I was reminded of this when I looked at a recent proposal by Bengtson (2017, see also this blog for details) for deep genetic connections between Basque and North Caucasian languages. Note that the Basque language is traditionally considered as an isolate, i.e. a language whose nearest relatives we cannot find among the languages in the world. Many linguists have attempted to solve this puzzle by proposing various hypotheses (see Forni 2013 for an example of attempting to link Basque with Indo-European). Bengtson proposes various types of evidence, which I cannot really judge, as I do not know the languages under comparison, but finally, he also shows a list with potential homologs between Basque and North Caucasian varieties, which you find below.

Potential homologs between Basque and North Caucasian languages (Bengtson 2017)

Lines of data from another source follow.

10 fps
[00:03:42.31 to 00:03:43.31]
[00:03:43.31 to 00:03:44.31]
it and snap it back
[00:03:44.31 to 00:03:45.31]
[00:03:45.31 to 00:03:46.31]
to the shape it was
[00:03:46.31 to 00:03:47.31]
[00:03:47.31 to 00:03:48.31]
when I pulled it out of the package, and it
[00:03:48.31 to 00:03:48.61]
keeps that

If you are not a trained historical linguistic, and thus do not know what to do with this table, be assured that many historical linguists will feel similarly. As a rough explanation: the concepts are supposed to be very, very stable, being drawn from Sergey Yakhontov's list of 35 ultra-stable concepts, and I think that all words in one row are supposed to be etymologically related — that is, they should be potential homologs across all of the languages. If word forms are preceded by the asterisk symbol (*), this means that they are reconstructed, i.e. not reflected in written sources. But that is all I can tell you for the moment. Where I should start the comparison between the words remains a mystery for me, as I do not know which parts are supposed to be similar. Alignments would help us to see immediately where the author thinks that the historical similarities can be found — that is, we would see, which parts of the words are supposed to be homologous.

At this point in the post, I originally planned to provide you with an alignment of Bengtson's table, in order to illustrate the benefits of alignment in linguistics. Unfortunately, I had to admit to myself that I cannot do this, as I simply do not know where to align the words (apart from some rare trivial cases in the table).

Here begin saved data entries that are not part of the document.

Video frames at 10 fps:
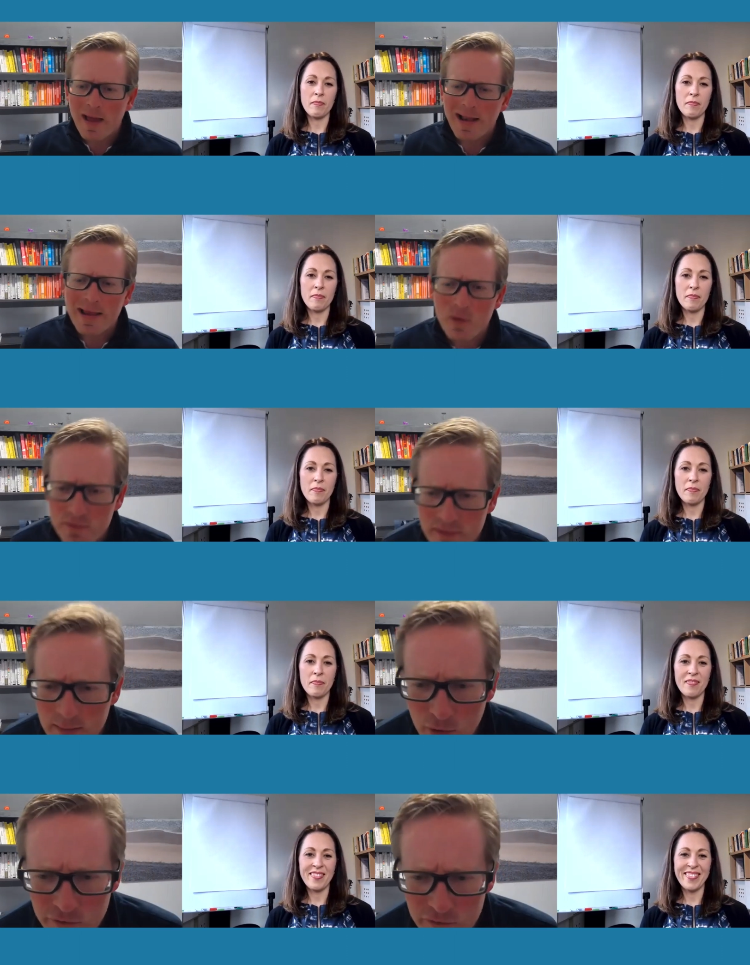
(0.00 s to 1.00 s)
Speaker 1: in on
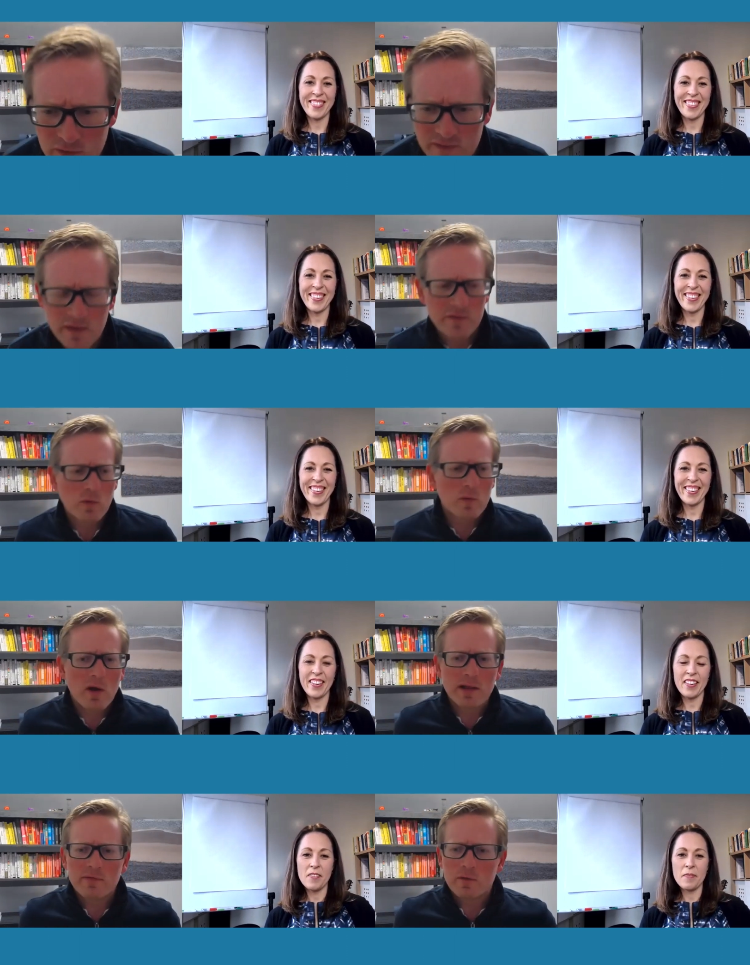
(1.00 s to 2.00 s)
emotional intelligence. I wouldn't
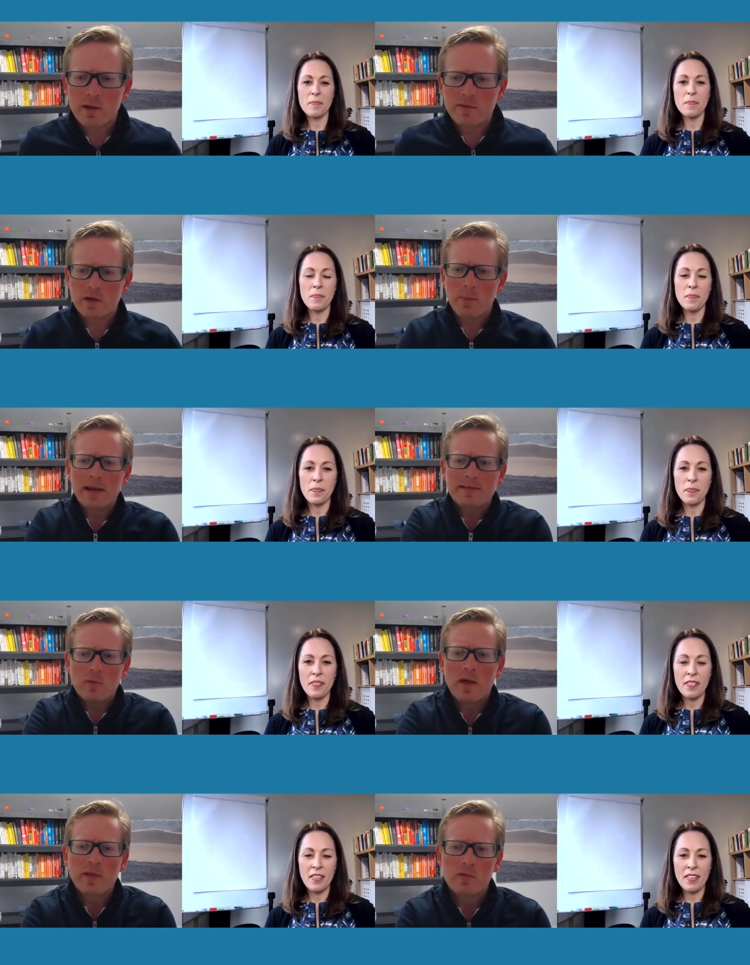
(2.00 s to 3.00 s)
mind if there's a bit of a debate
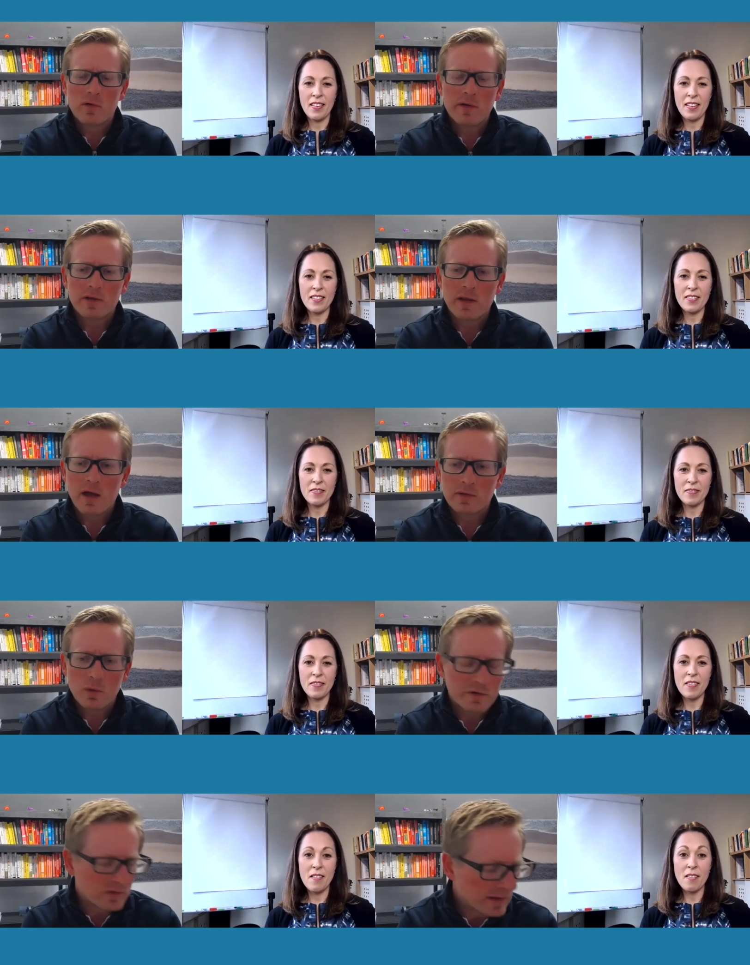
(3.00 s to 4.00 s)
around it rather than
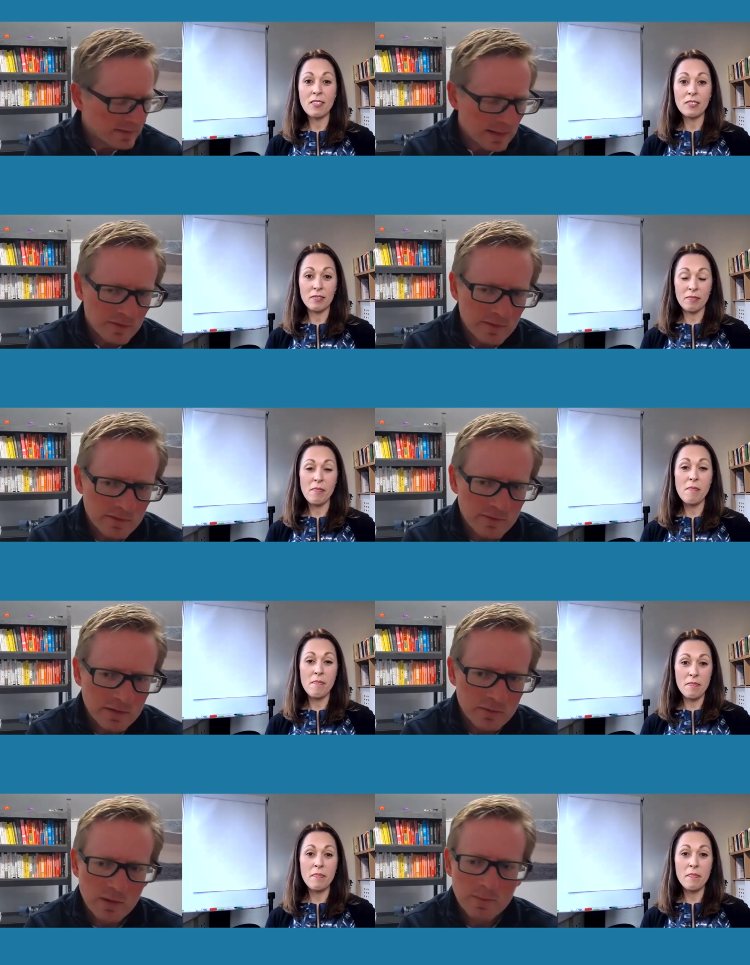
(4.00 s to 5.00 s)
unquestioning acceptance of it
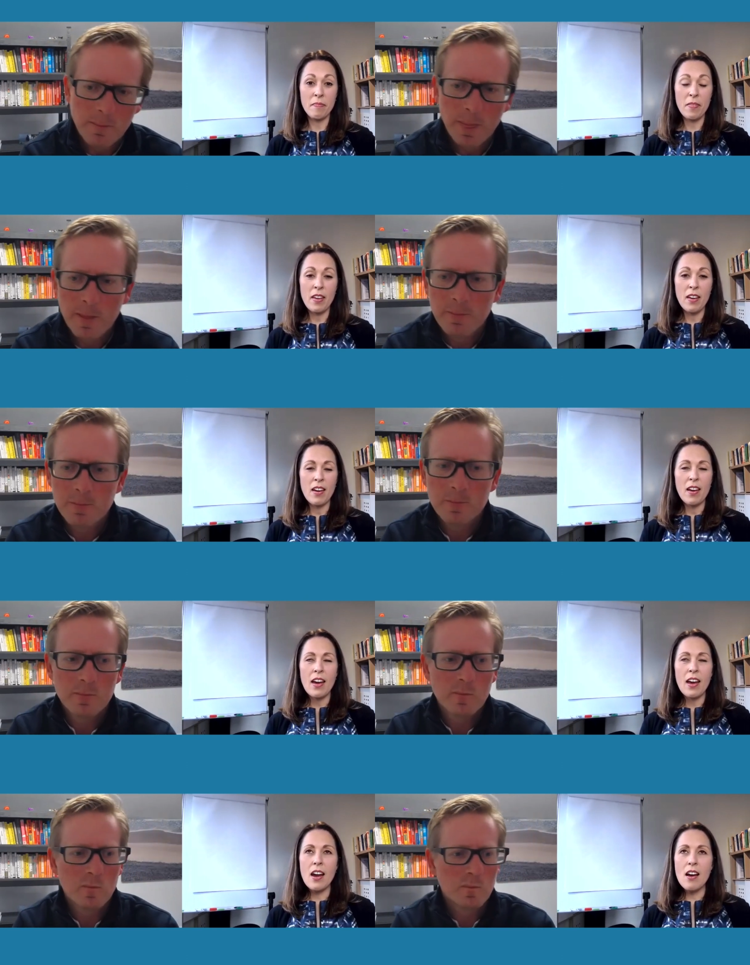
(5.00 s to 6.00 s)
as well.
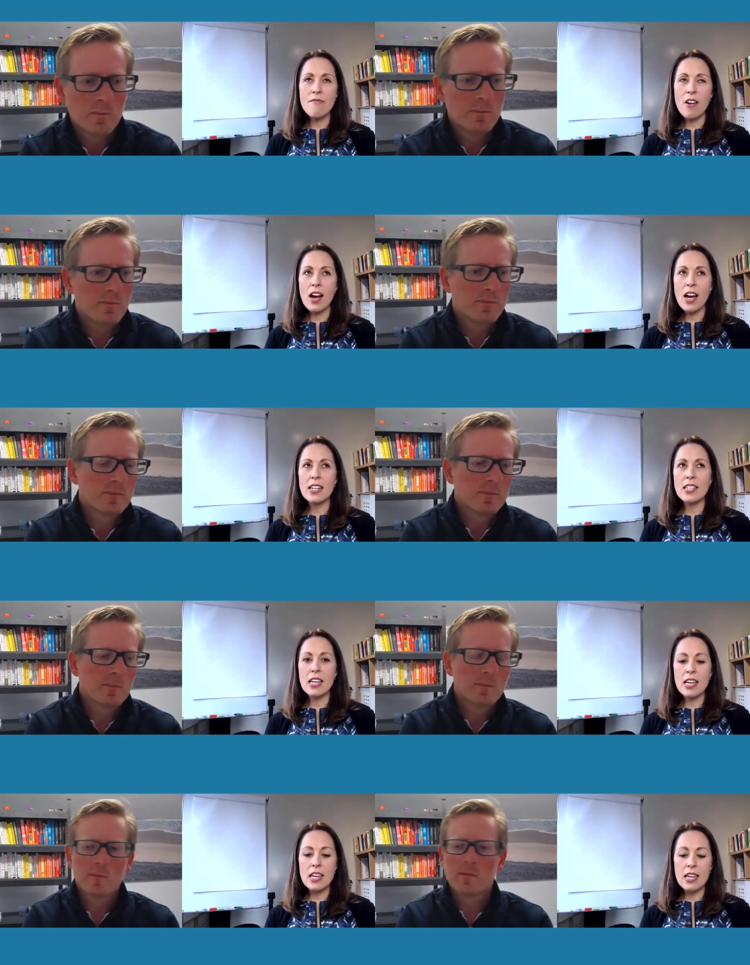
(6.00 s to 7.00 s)
Speaker 2: And I find
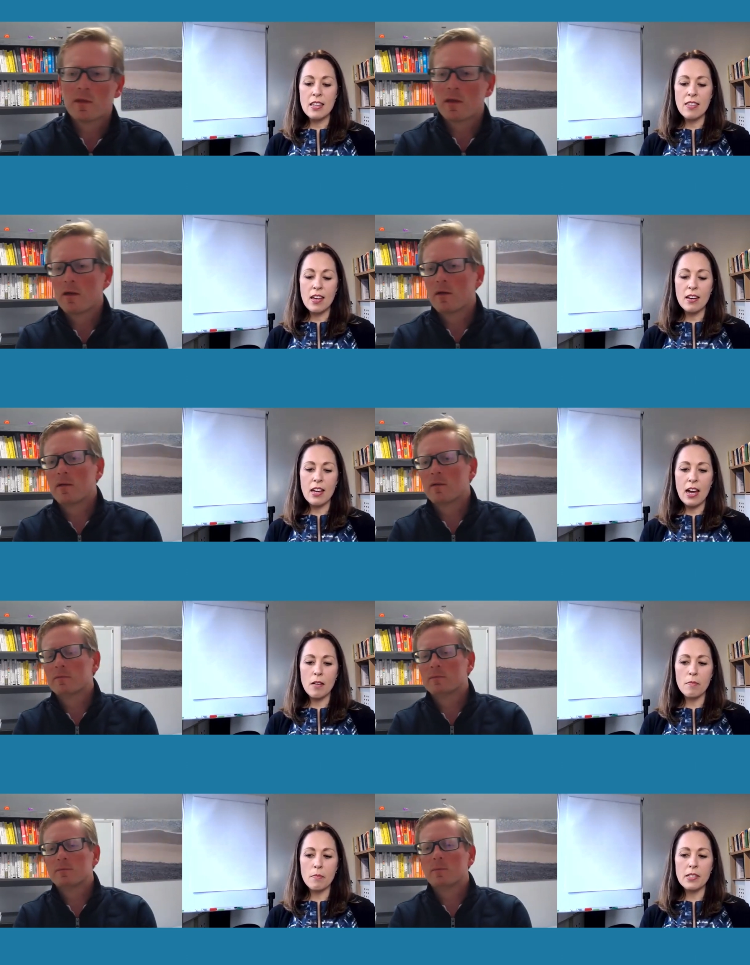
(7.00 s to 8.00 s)
the that
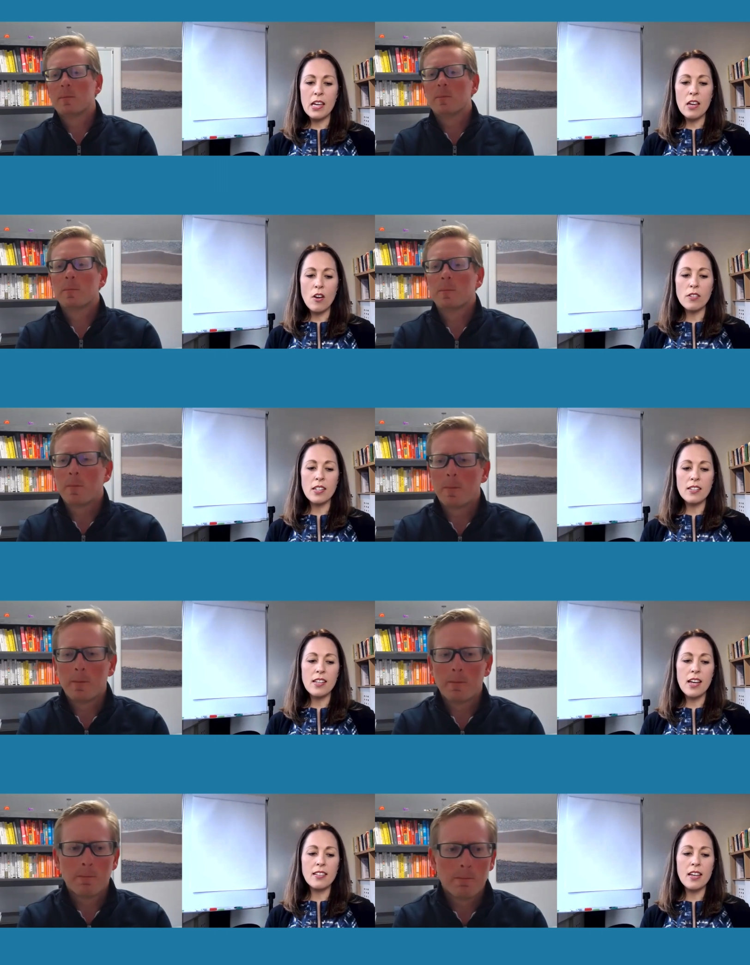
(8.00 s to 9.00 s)
um, CEOs and
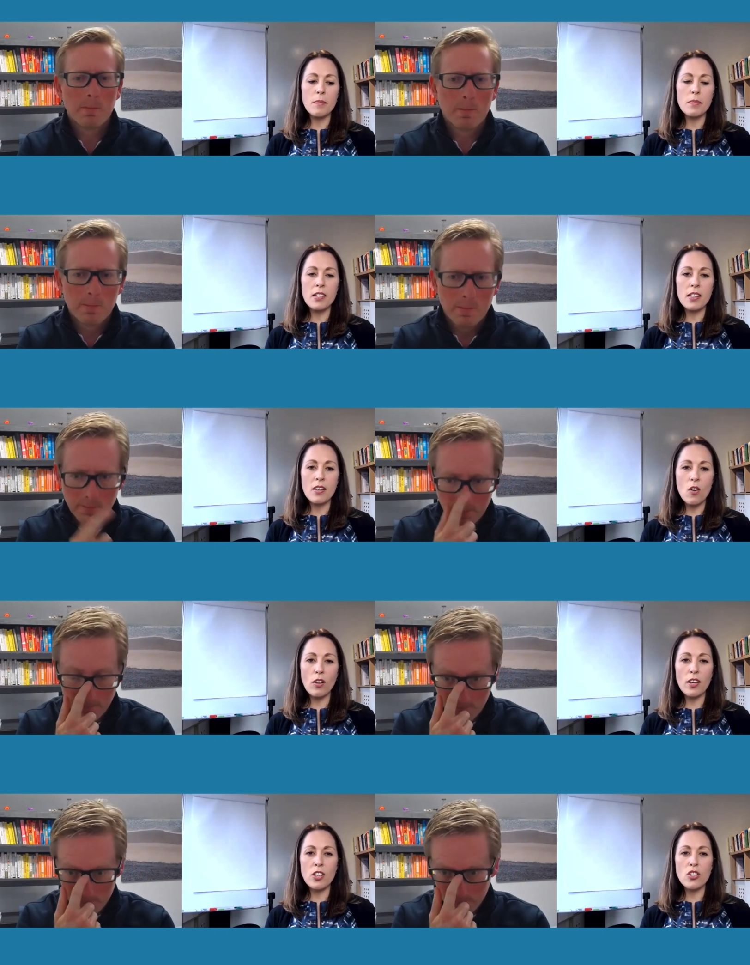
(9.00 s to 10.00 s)
exec teams that
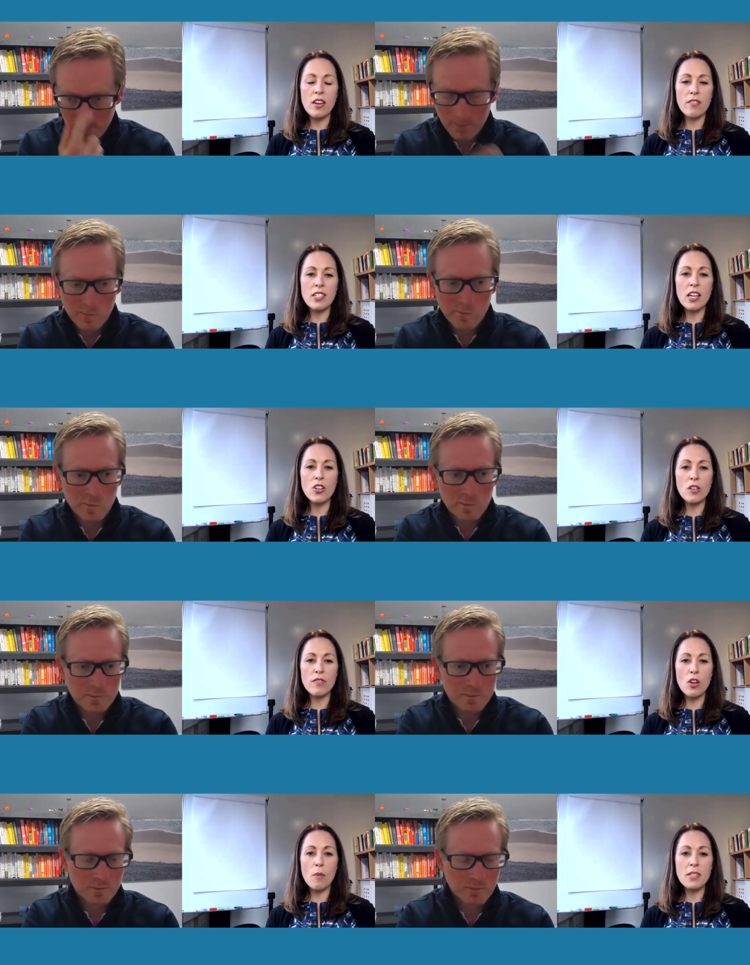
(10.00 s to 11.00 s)
acknowledge that retention
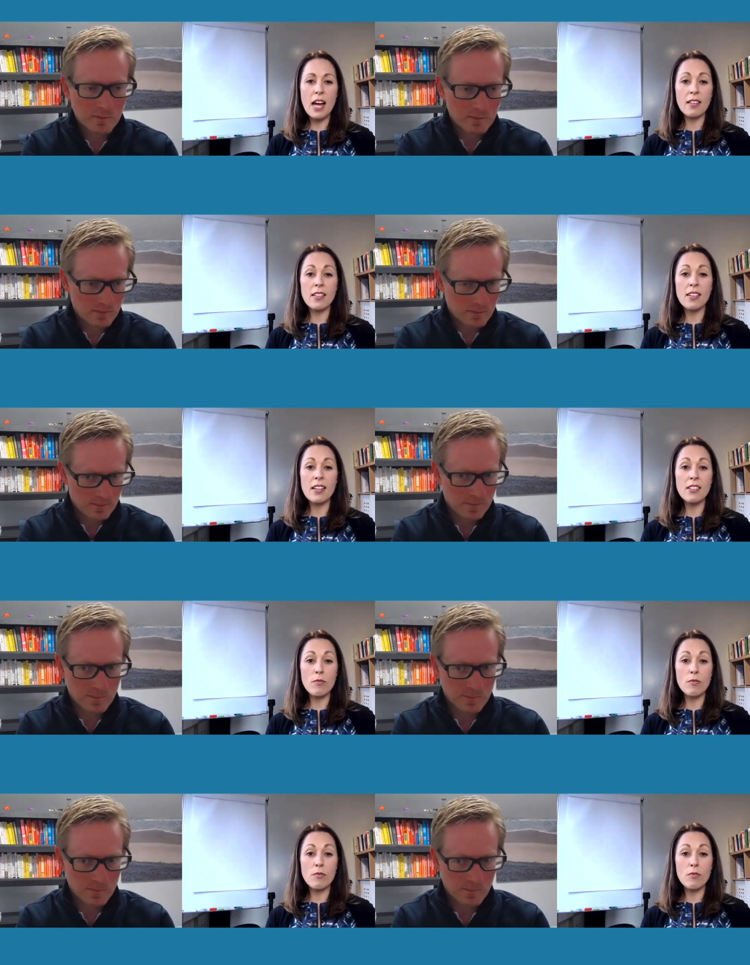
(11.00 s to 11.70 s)
of top talent is a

I really hope that this will change in the future. Too often, our hypotheses in linguistics suffer from insufficient transparency with regards to the "proofs" and the evidence. I agree that it is very difficult to come up with good alignments in linguistics, especially if one regards cases of metathesis, unrelated parts, and general uncertainty. However, instead of giving in to the problem, we should follow the pioneering work of Dixon and Kroeber, and try to improve the way we present our data to both our colleagues and a broader public.

Theories such as the link between Basque and the North Caucasian languages are usually highly disputed in historical linguistics, and I do not know of any long range proposal that has gained broad acceptance during the last 50 years. Yet, maybe this is not because the proposals are not valid, but simply because those who are proposing these theories have failed to present their findings in a transparent and testable way.

  • Bengtson, J. (2017) The Euskaro-Caucasian Hypothesis. Current model. PDF.
  • Dixon, R. and A. Kroeber (1919) Linguistic families of California. University of California Press: Berkeley.
  • Forni, G. (2013) Evidence for Basque as an Indo-European language. The Journal of Indo-European Studies 41.1 & 2: 1-142.
  • Kehr, B., K. Trappe, M. Holtgrewe, and K. Reinert (2014) Genome alignment with graph data structures: a comparison. BMC Bioinformatics 15.1: 99.
  • List, J.-M., P. Lopez, and E. Bapteste (2016) Using sequence similarity networks to identify partial cognates in multilingual wordlists. In: Proceedings of the Association of Computational Linguistics 2016 (Volume 2: Short Papers). Association of Computational Linguistics, pp. 599-605.
  • Mathur, R. and N. Adlakha (2016) A graph theoretic model for prediction of reticulation events and phylogenetic networks for DNA sequences. Egyptian Journal of Basic and Applied Sciences 3.3: 263-271.